BEGIN Data for this exercise

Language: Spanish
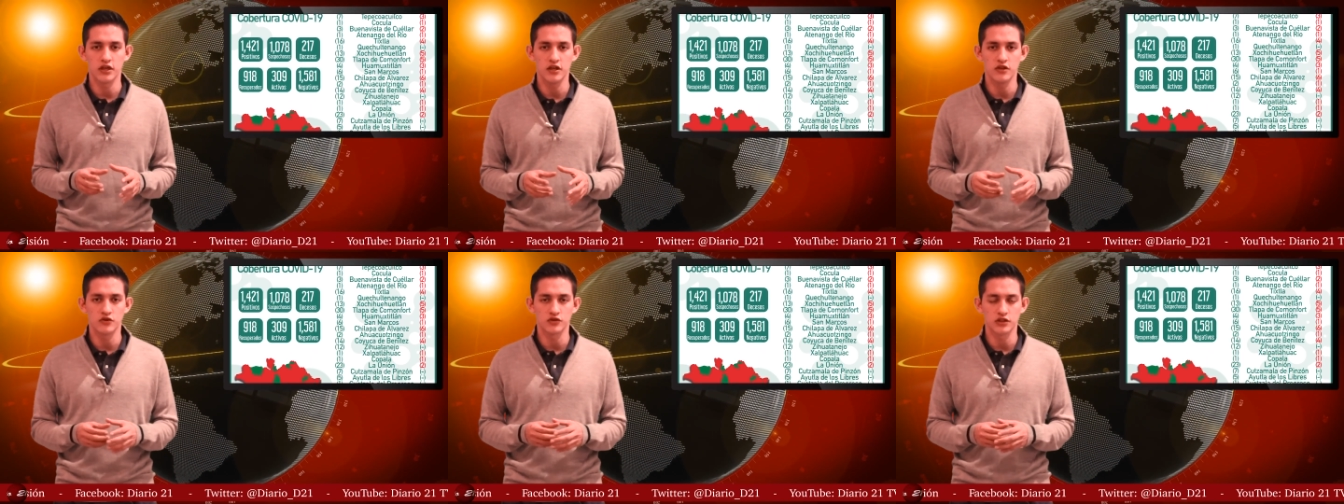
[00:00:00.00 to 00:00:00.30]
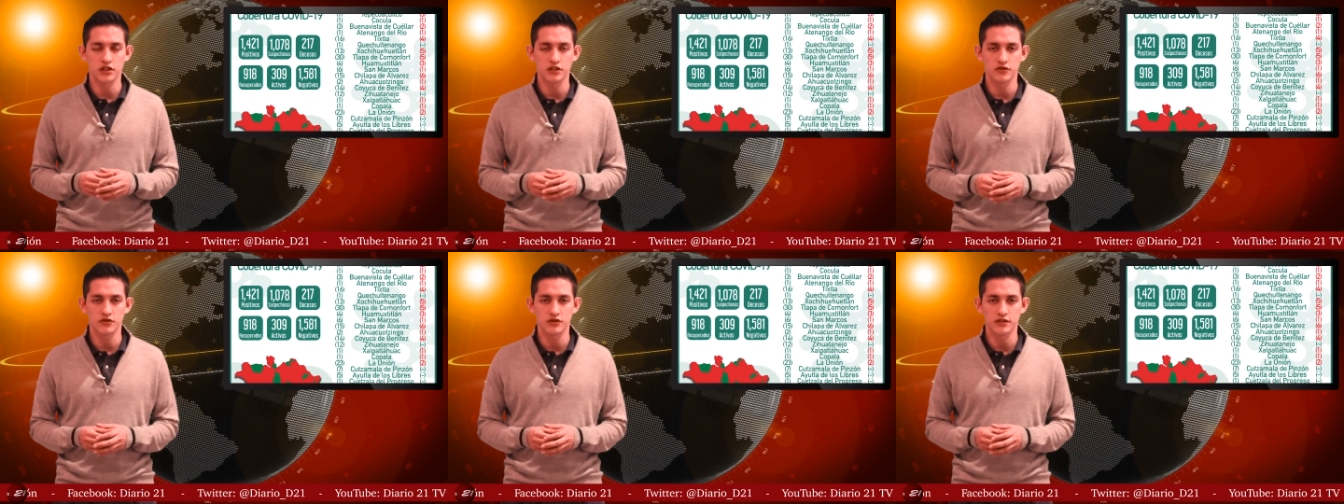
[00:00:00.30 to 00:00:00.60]
y
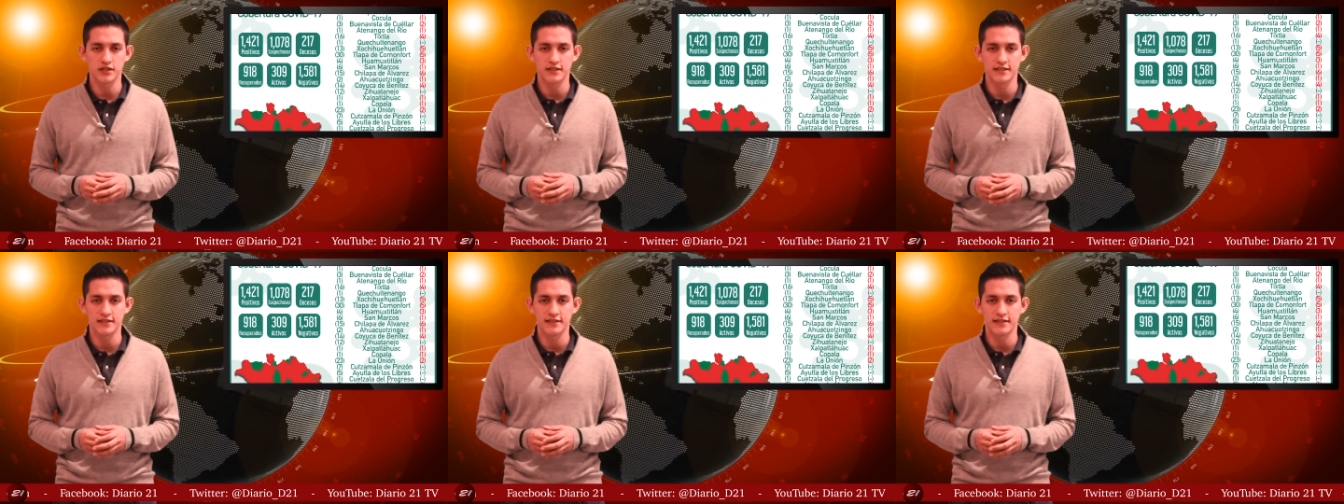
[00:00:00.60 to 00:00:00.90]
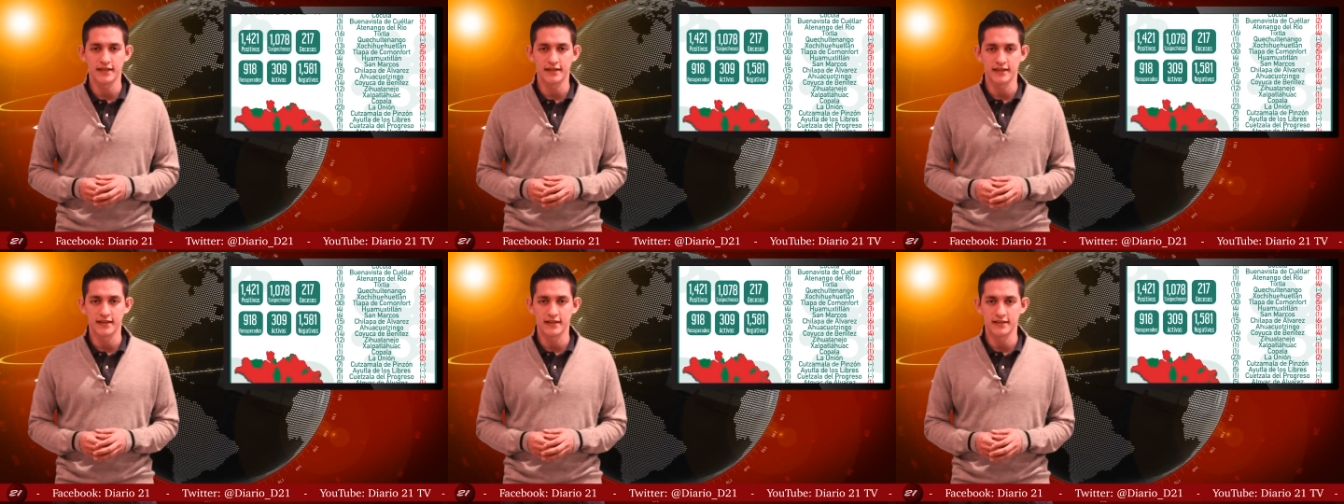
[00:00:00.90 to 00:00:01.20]

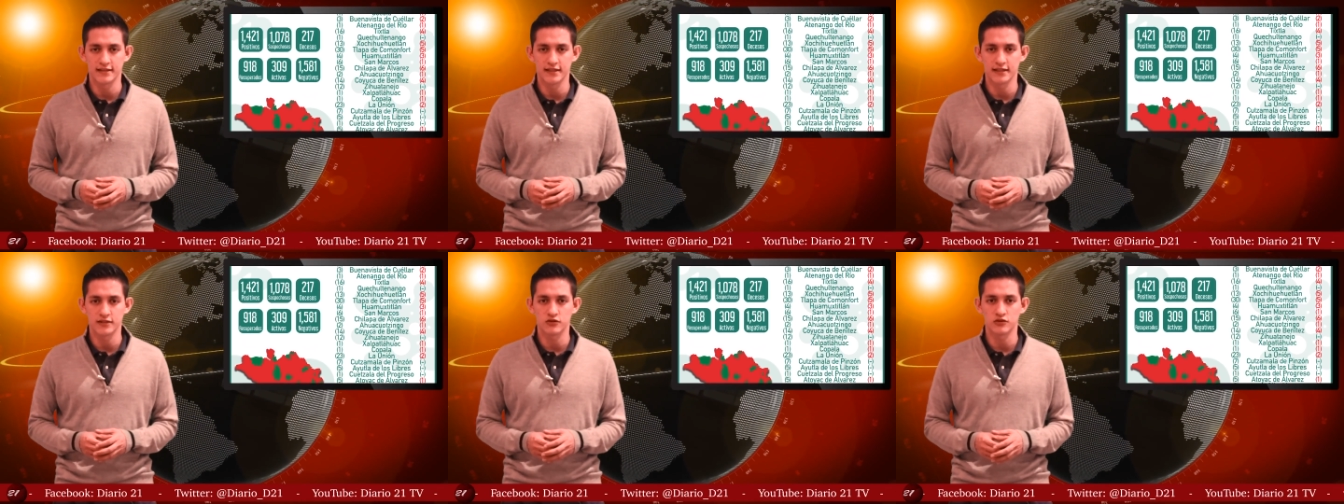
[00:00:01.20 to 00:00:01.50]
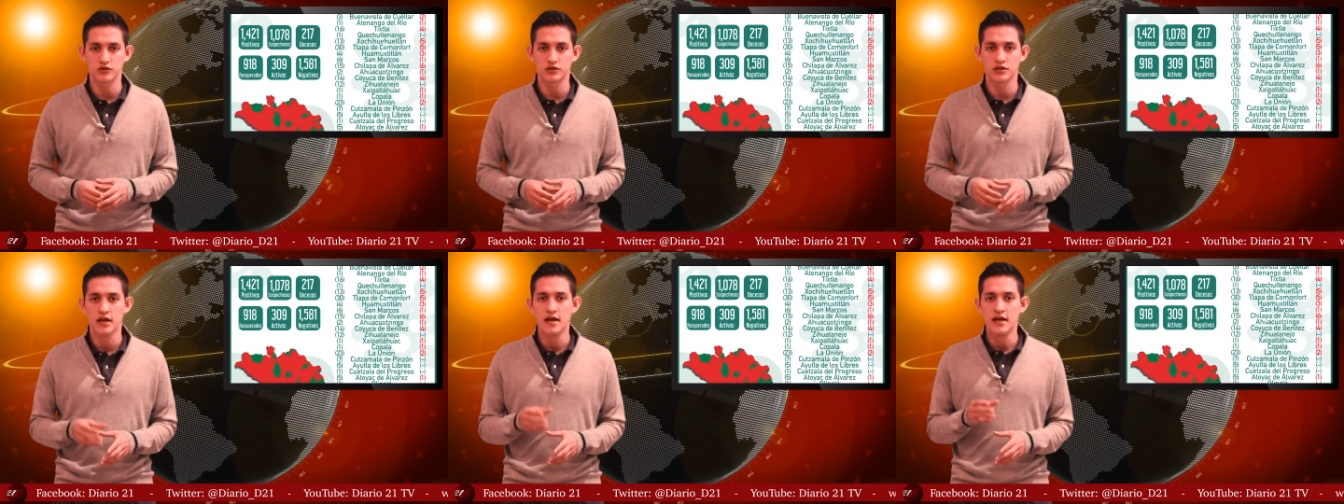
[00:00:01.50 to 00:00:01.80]
217
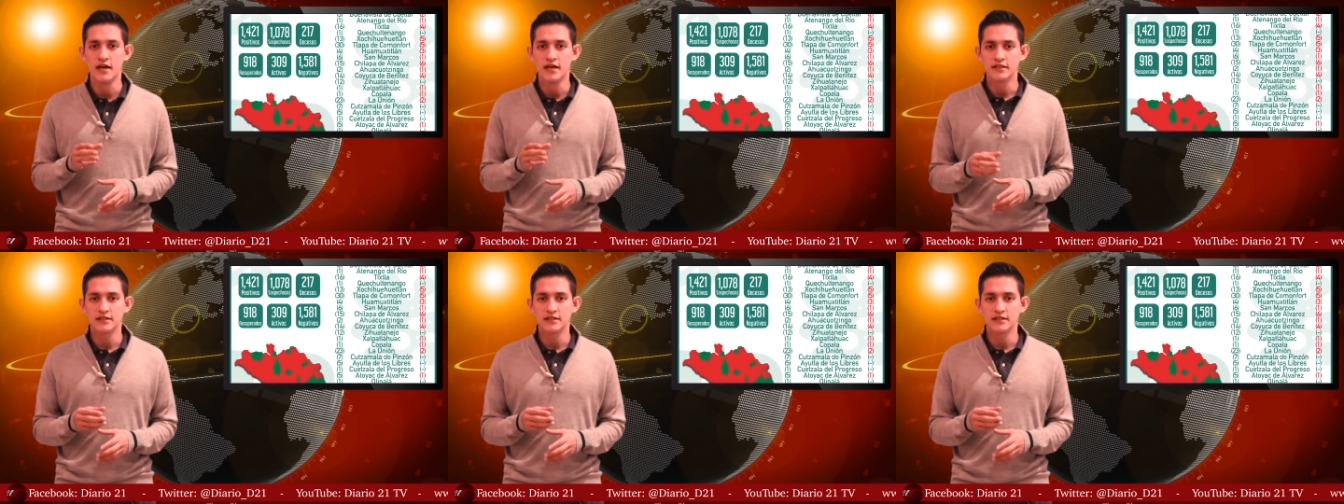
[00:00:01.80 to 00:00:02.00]
decesos,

END Data for this exercise

__Work to complete__:
Repeat exactly the lines from the one containing "[00:00:00.90 to 00:00:01.20]" to the last line of the records above, including both, and leave out any pictures.

__Task answer__:
[00:00:00.90 to 00:00:01.20]

[00:00:01.20 to 00:00:01.50]
[00:00:01.50 to 00:00:01.80]
217
[00:00:01.80 to 00:00:02.00]
decesos,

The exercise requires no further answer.